This Note proposes a way to accommodate these anxieties without rendering the Supremacy Clause a dead letter. When the Senate or the federal judiciary refuse to incorporate treaty law into domestic law out of a desire to protect constitutional values like federalism, democracy, or sovereignty, they are often administering a political medicine far stronger than the disease they seek to cure. Part I of this Note explores the anxieties that underlie the current popular resistance to the direct domestic application of treaty law, in order to show that these are not so much firm limitations that derive from the Constitution's text, but political constraints that are nonetheless very real and have constitutional resonance.

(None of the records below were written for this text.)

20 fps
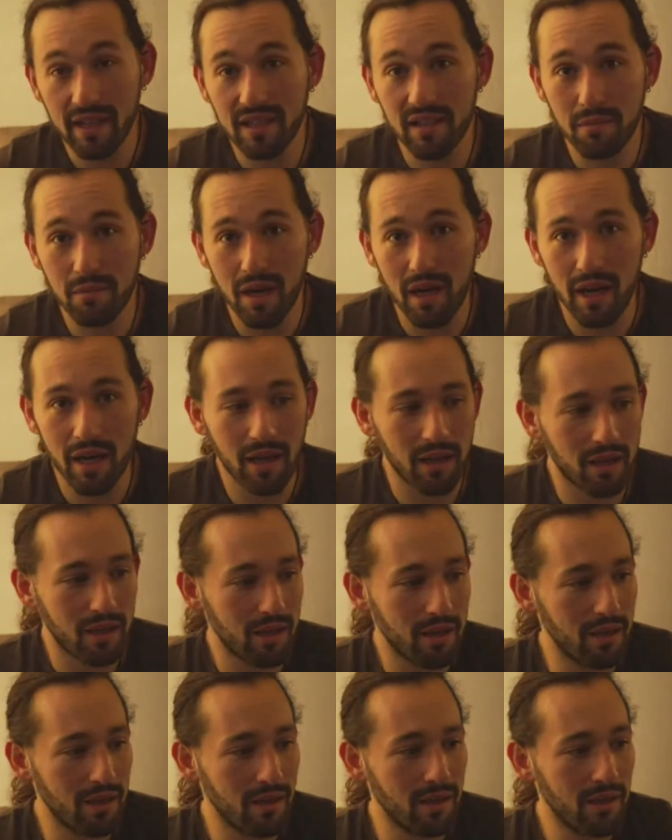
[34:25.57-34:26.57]
to my
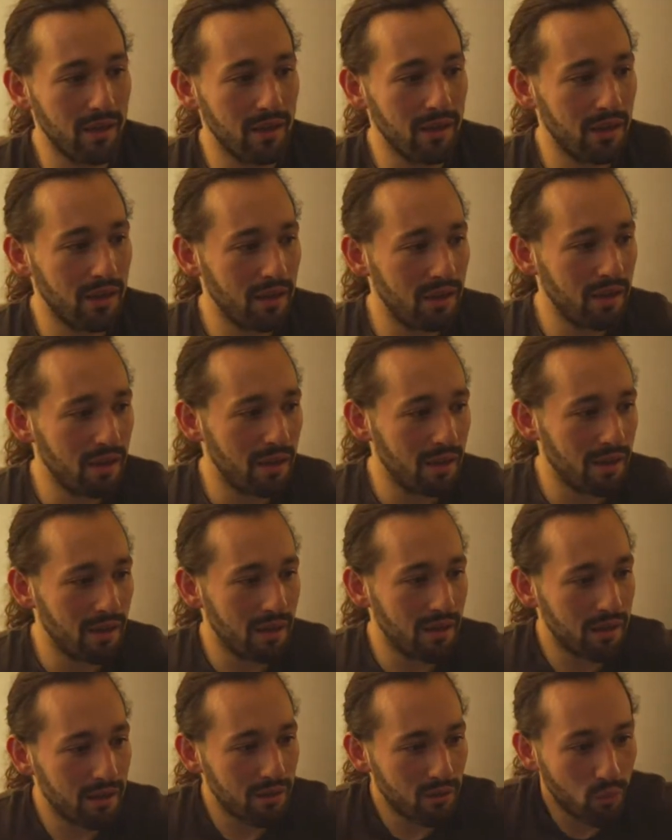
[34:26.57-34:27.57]

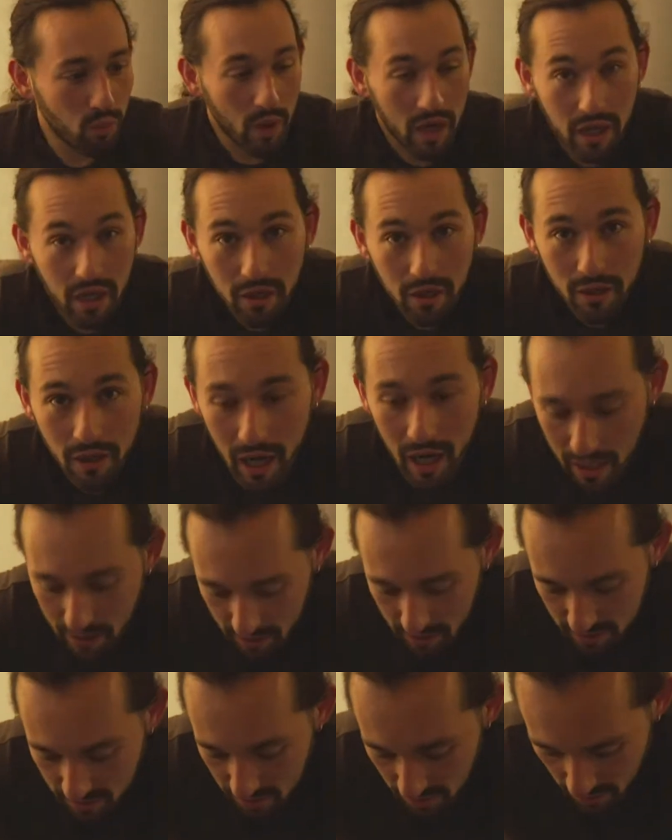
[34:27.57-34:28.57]
regular
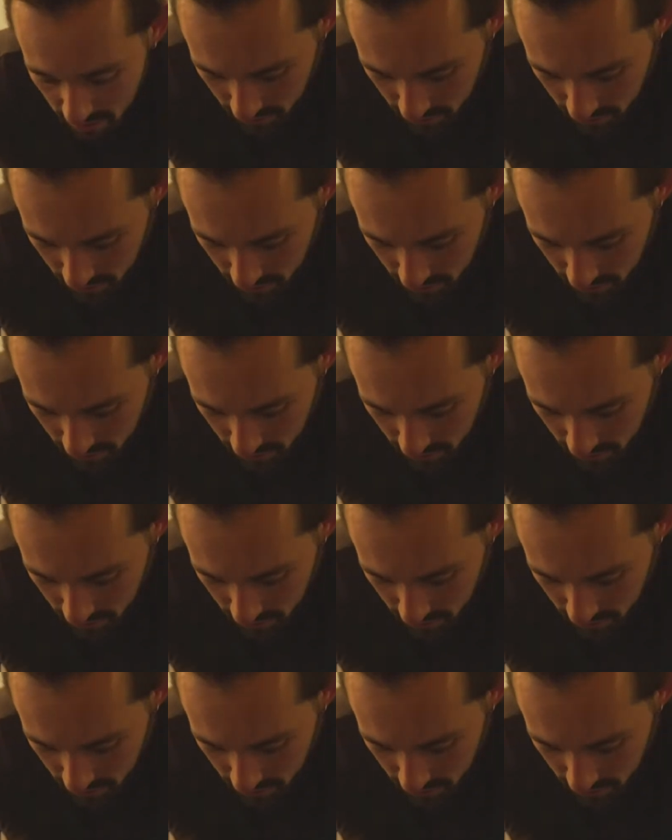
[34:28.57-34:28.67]
ISO.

Part II shows how these anxieties would not be implicated by the enforcement of treaty rights outside the territorial bounds of the United States, such as allowing treaty rights to be claimed and enforced by aliens who are subject to the power of the United States abroad. Part III looks at the special issue of treaties that regulate the rights unique to noncitizens and shows that constitutional concerns are misplaced here as well. Finally, Part IV proposes a new framework that both the judiciary and Senate could use to implement treaty law that would create a legal check on the President's exercise of his foreign affairs power while affirming fundamental constitutional values. Treaty rights are by far the most important source of protection from government abuse for those who are subject to government action outside the nation's borders--who may not be able to claim statutory or constitutional rights--and for aliens within the nation's borders, who are shut out of the political process. Therefore, a piecemeal approach to implementing and enforcing treaty rights, while not satisfying to all, could move the debate over treaties away from certain high-stakes constitutional and political questions while providing protection to those most vulnerable to state abuse.

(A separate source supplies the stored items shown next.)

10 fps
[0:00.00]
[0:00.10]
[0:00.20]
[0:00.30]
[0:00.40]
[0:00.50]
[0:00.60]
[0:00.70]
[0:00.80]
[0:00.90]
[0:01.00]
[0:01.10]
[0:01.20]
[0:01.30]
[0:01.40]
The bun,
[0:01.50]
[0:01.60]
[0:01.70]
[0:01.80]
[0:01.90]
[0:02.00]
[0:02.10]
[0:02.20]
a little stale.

I. ANXIETY AND THE ARRIVAL OF LIMITS ON THE TREATY POWER

Thomas Jefferson's critique of the treaty power has found voice throughout American history, reaching its zenith during Senator John Bricker's lengthy and personal campaign in the 1950s to restrict the treaty power through constitutional amendment. (21) This Part identifies the four recurring "constitutional anxieties" that seem to have motivated this history of resistance to using treaties as a method for creating law. It then traces how these concerns have been ameliorated through the modern practices of the political branches. I argue, contra to many scholars who have championed the Jeffersonian view, that these anxieties are not rooted in actual, textual constitutional constraints. I will show, however, that these claims can have constitutional resonance that explains both their strength and endurance as critiques and why they have so affected the practices of the political branches today.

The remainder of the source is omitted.